Set down every entry exactly as it stands, omitting any picture.

RECORDS PROVIDED START

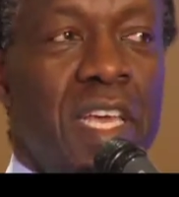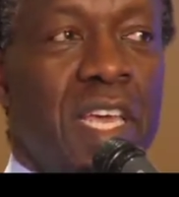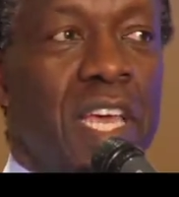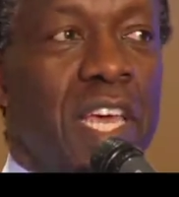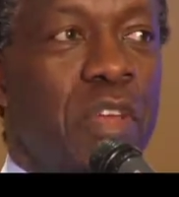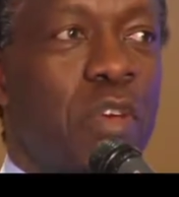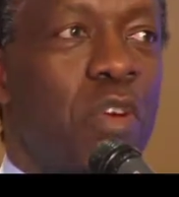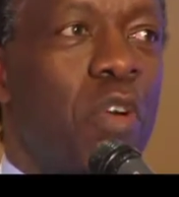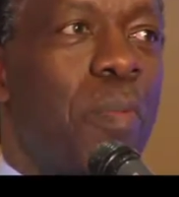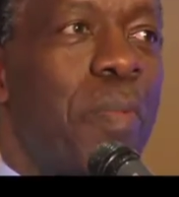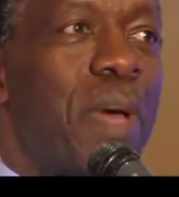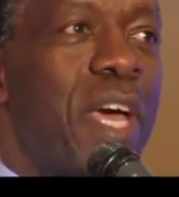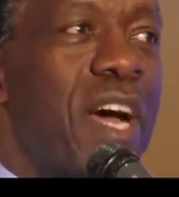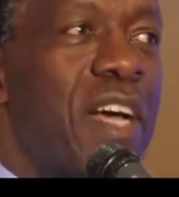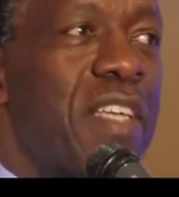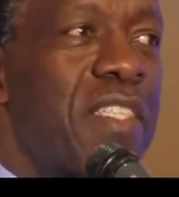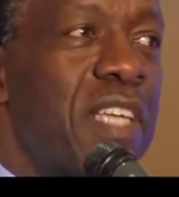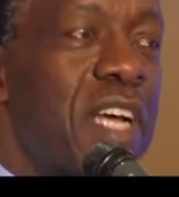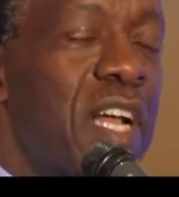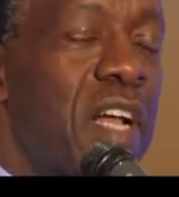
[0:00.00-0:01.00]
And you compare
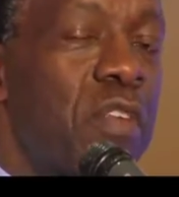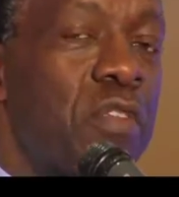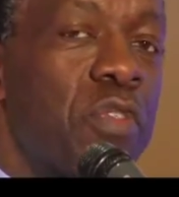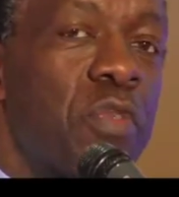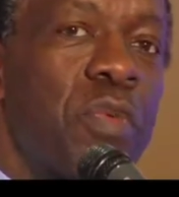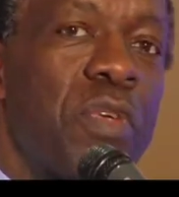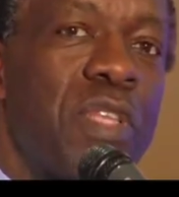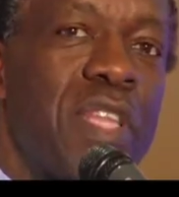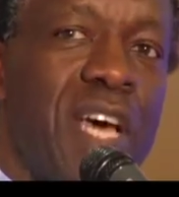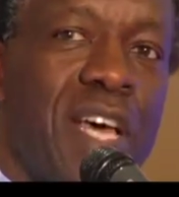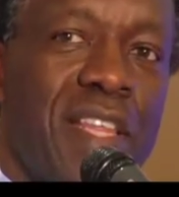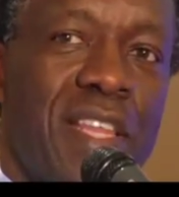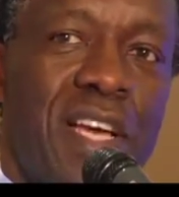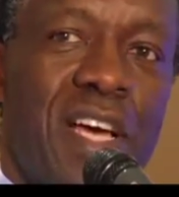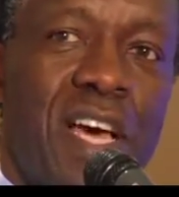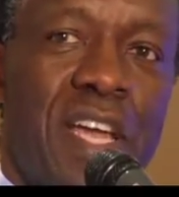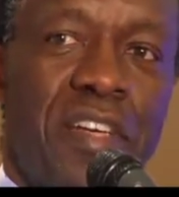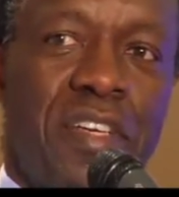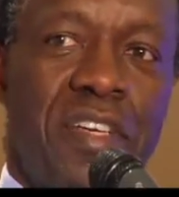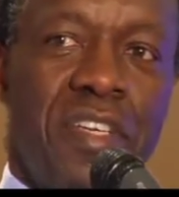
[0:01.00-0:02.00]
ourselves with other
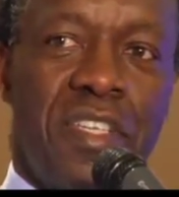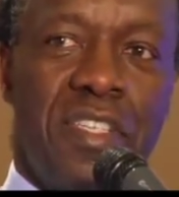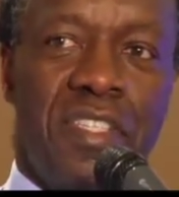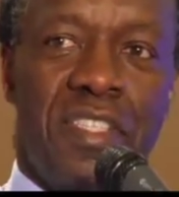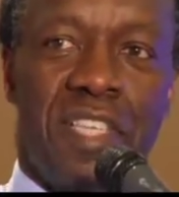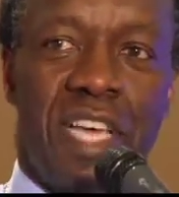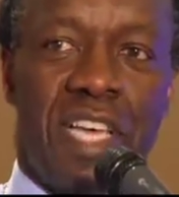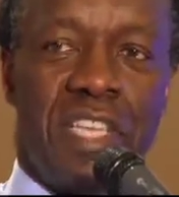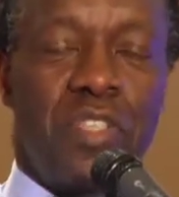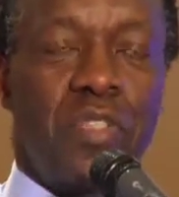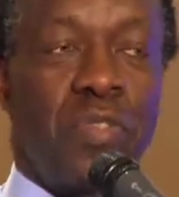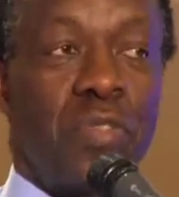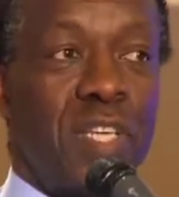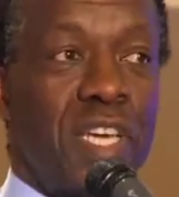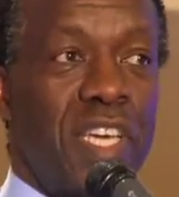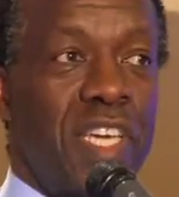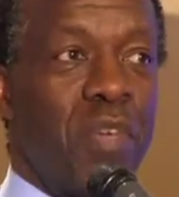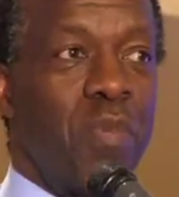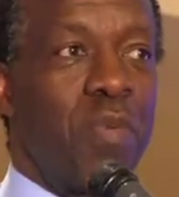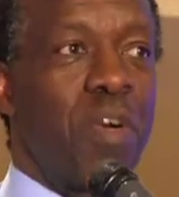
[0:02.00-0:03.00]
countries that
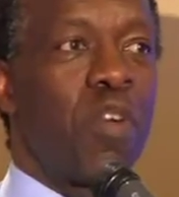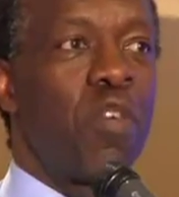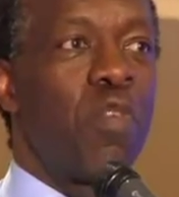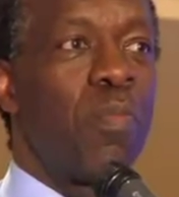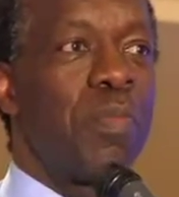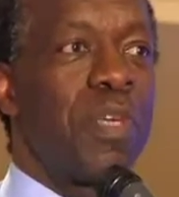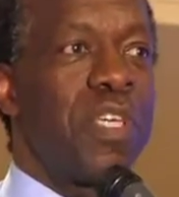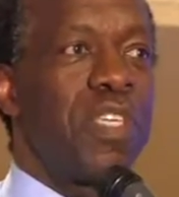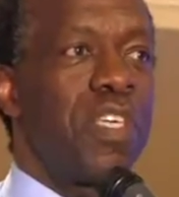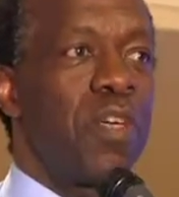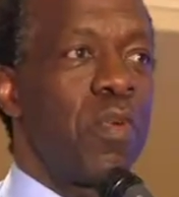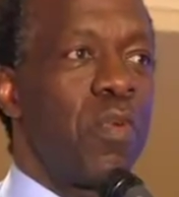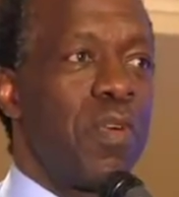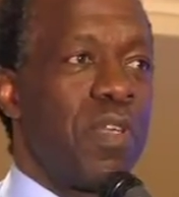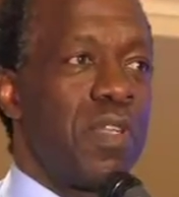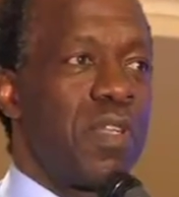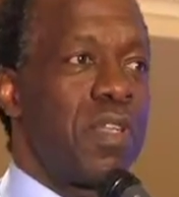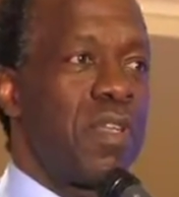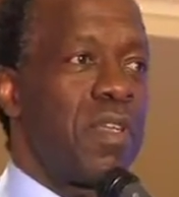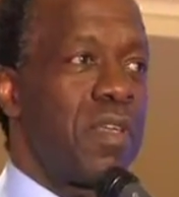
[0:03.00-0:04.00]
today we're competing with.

RECORDS PROVIDED END

*OUTPUT BELOW*.
[0:00.00-0:01.00]
And you compare
[0:01.00-0:02.00]
ourselves with other
[0:02.00-0:03.00]
countries that
[0:03.00-0:04.00]
today we're competing with.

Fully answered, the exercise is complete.